Le voyage de retour à la maison le samedi a bien été, mais pendant que je déchargeais la voiture, Betsy a essayé de monter les escaliers menant à notre chambre et s’est effondrée. Je l’ai transportée à l’étage et je l’ai posée tout doucement sur le lit. Elle n’avait plus de force physique, mais sa force spirituelle n’avait jamais été si puissante. « Merci de m’avoir amenée au temple une dernière fois, m’a-t-elle dit, je suis en paix maintenant ».
Le pouvoir du scellement conquerra tout
Deux mois plus tard, notre président de branche, Marvin Mason, et moi lui avons donné une bénédiction de la prêtrise à l’hôpital. Le personnel a apporté deux fauteuils inclinables dans la chambre afin que nous puissions y passer la nuit. Au cours de la nuit, Betsy, dans son sommeil induit par la morphine, a chantonné un verset de « O mon père » (Cantique no 185) et a murmuré, « Ce n’est pas le Tabernacle Choir, mais ça devra faire l’affaire ». Peu de temps après, elle a quitté ce monde.

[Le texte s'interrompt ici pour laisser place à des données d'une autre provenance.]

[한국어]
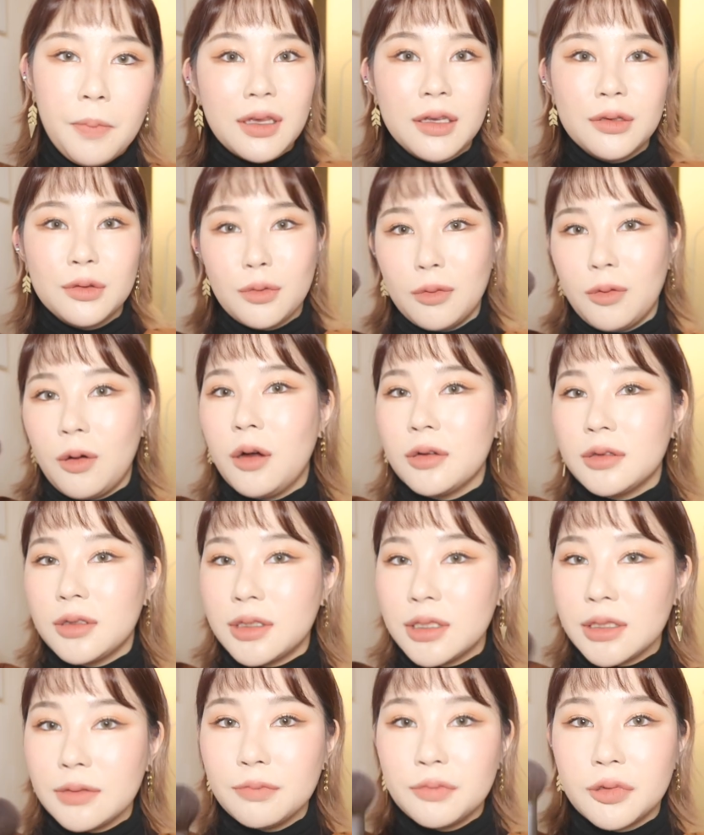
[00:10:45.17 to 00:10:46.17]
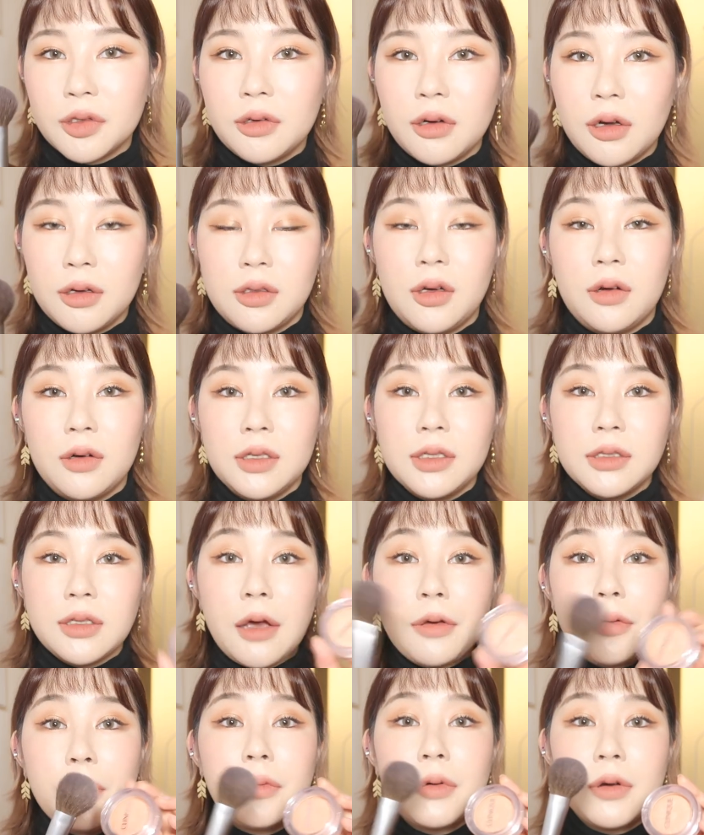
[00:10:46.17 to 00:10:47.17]
이렇게 좀 거친 블러셔를
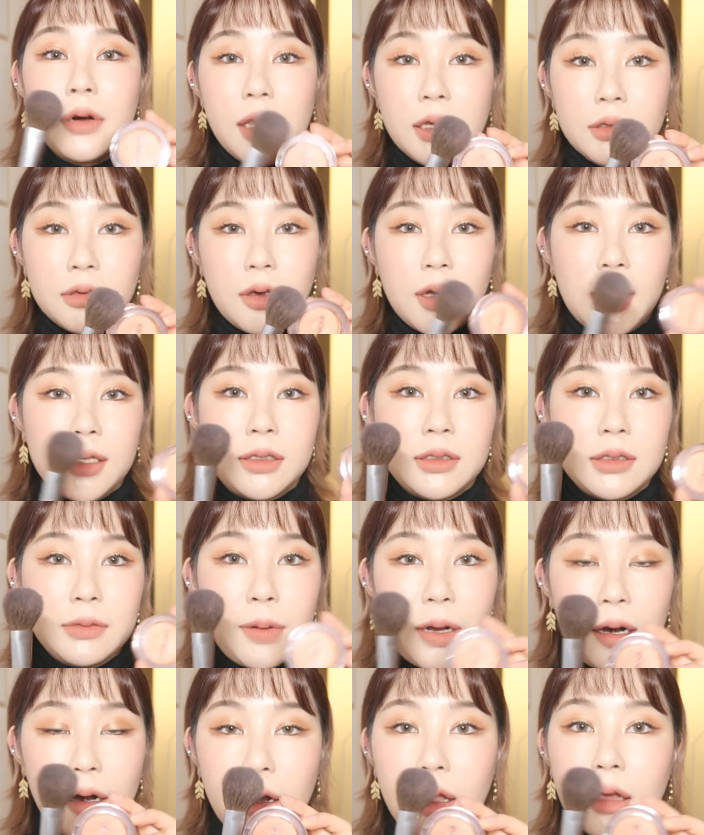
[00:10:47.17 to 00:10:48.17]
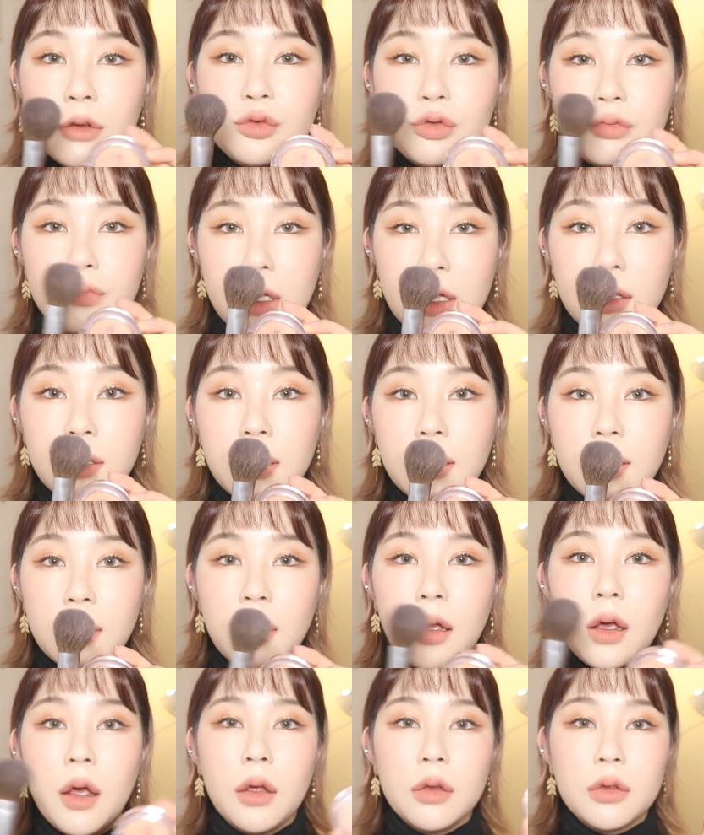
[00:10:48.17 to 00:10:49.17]
사용을 해서 같이
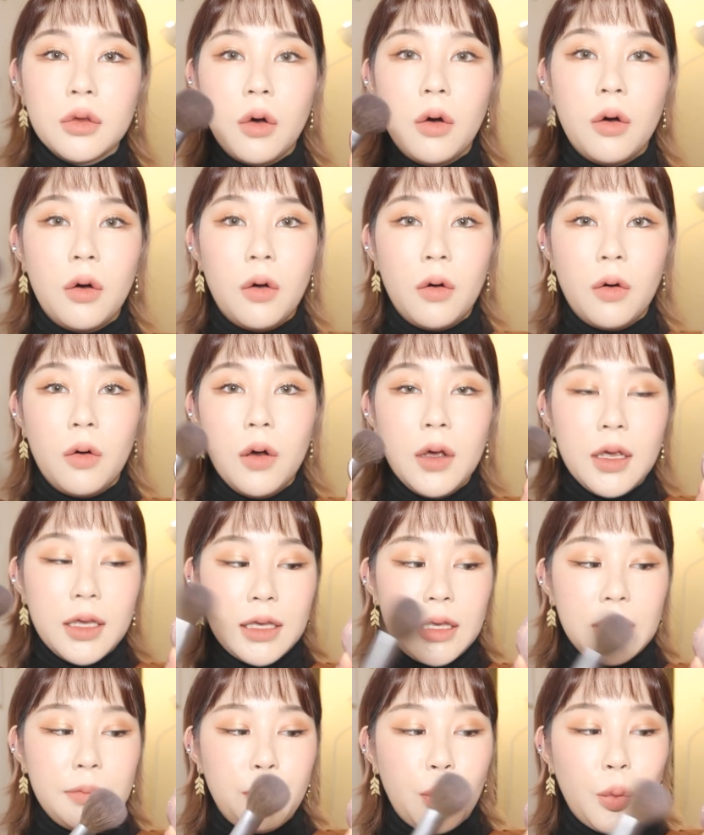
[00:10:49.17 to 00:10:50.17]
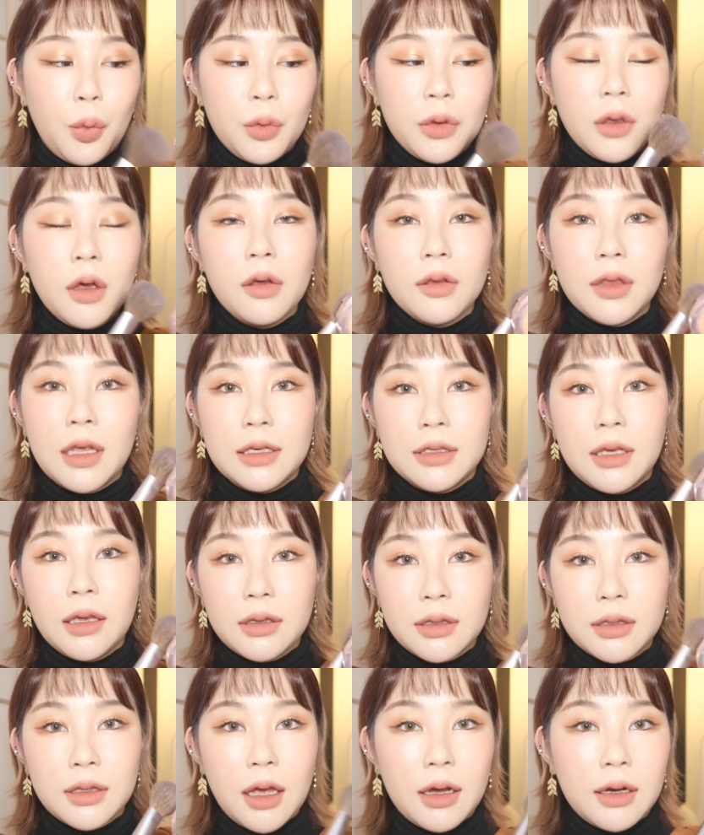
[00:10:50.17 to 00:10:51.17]
발라주면은 더 이 본연의
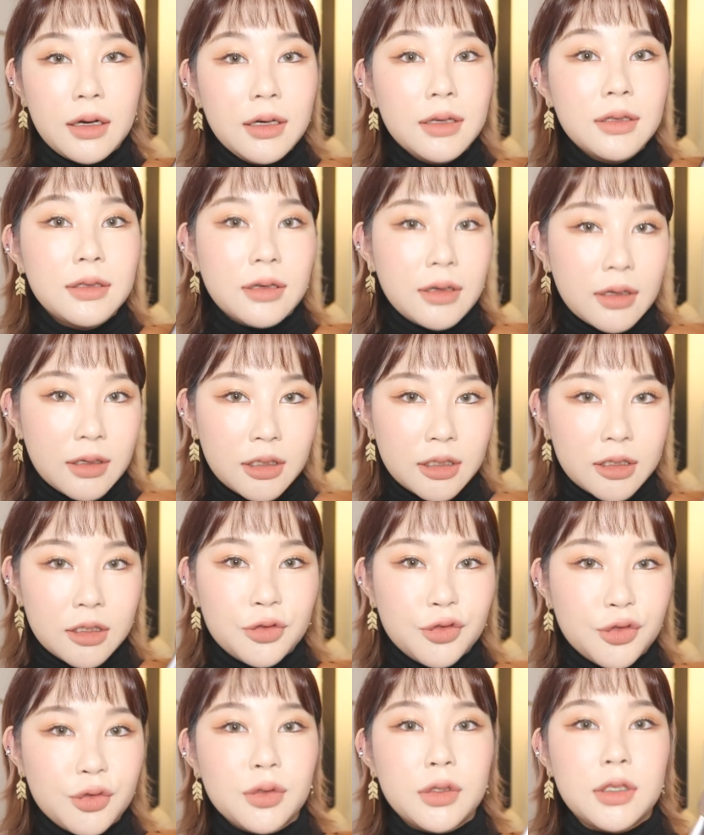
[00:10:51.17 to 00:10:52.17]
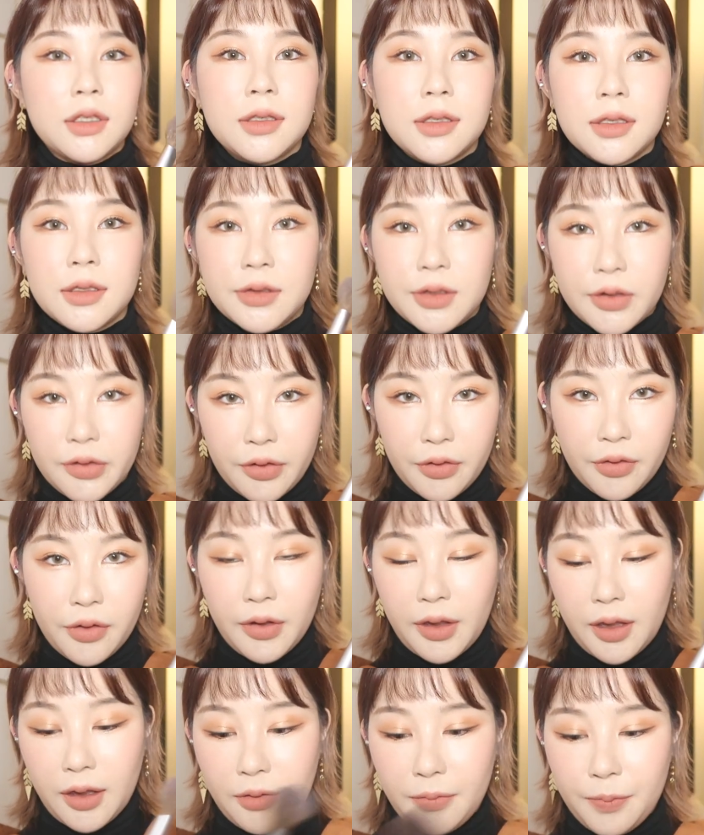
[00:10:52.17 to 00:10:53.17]
색상을 느끼실 수 있으실
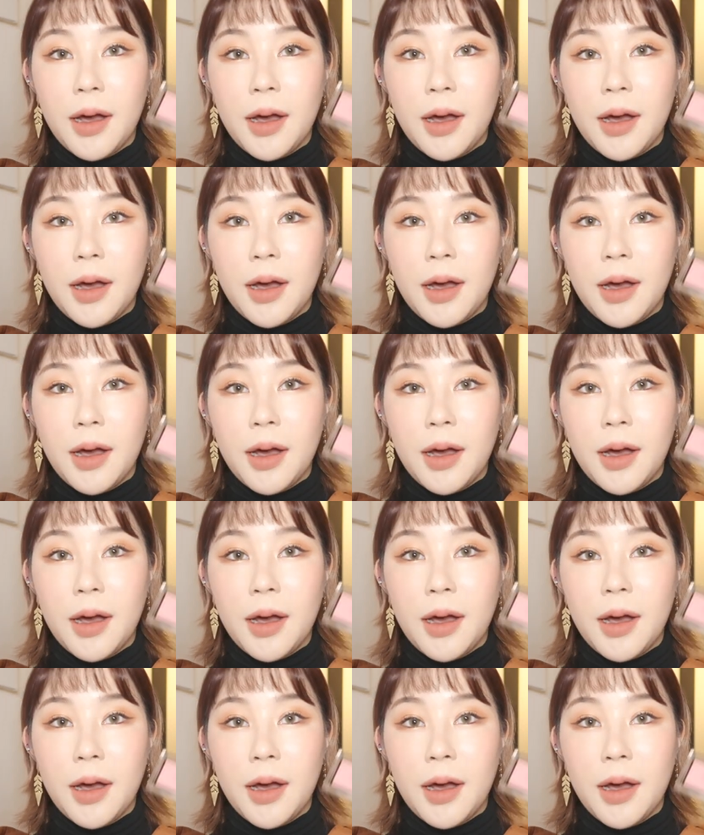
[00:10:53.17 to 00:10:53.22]
거예요.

C’était il y a presque 40 ans. Le Seigneur m’a béni avec une autre merveilleuse épouse qui adore le temple et avec une vie comblée. Cependant le souvenir de la dernière visite de Betsy au temple demeure toujours un des événements les plus spirituels de nos 22 ans de vie commune. D’une certaine façon, je crois que son désir de retourner au temple était sa manière de non seulement se préparer à retourner à son foyer céleste, mais aussi de fortifier sa famille grâce au pouvoir du scellement qu’on y ressent.